Stored items:
────

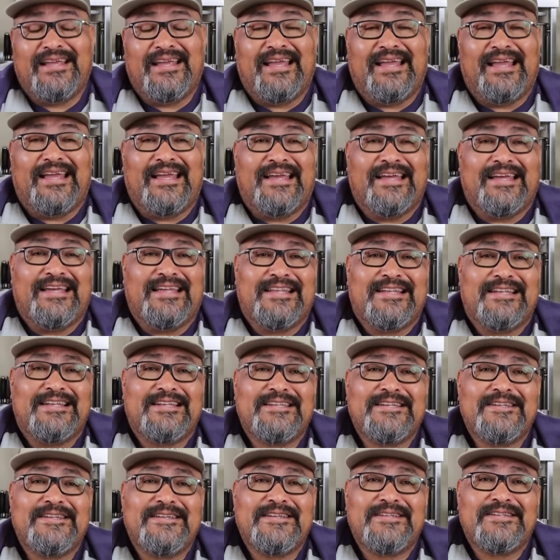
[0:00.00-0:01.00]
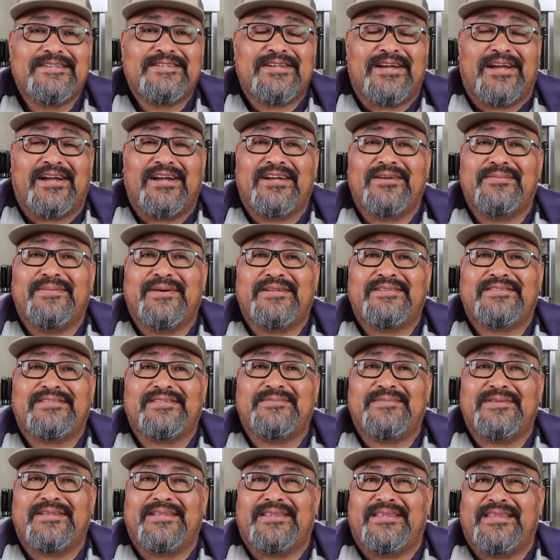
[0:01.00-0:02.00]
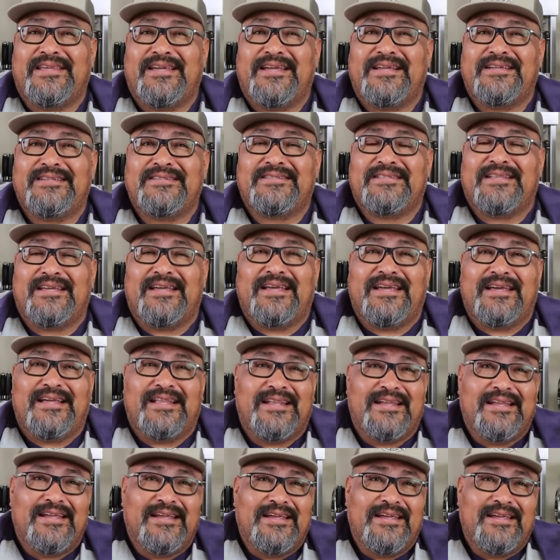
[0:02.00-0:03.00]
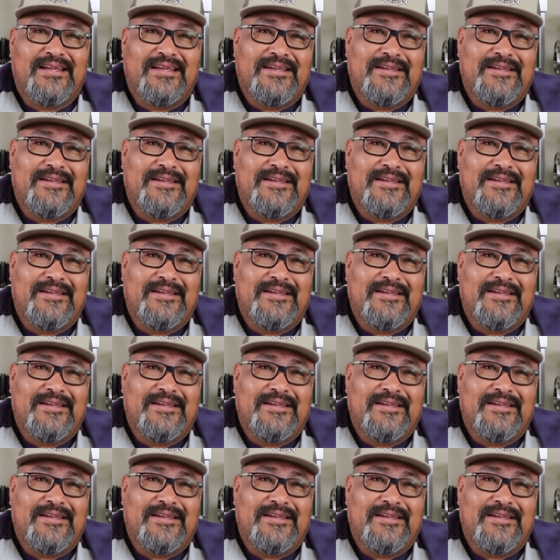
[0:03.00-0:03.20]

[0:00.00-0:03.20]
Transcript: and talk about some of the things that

────

> _WORK TASK_
Transcribe every entry word for word, but omit the pictures.

> _REPLY TO THE EXERCISE_
[0:00.00-0:01.00]
[0:01.00-0:02.00]
[0:02.00-0:03.00]
[0:03.00-0:03.20]

[0:00.00-0:03.20]
Transcript: and talk about some of the things that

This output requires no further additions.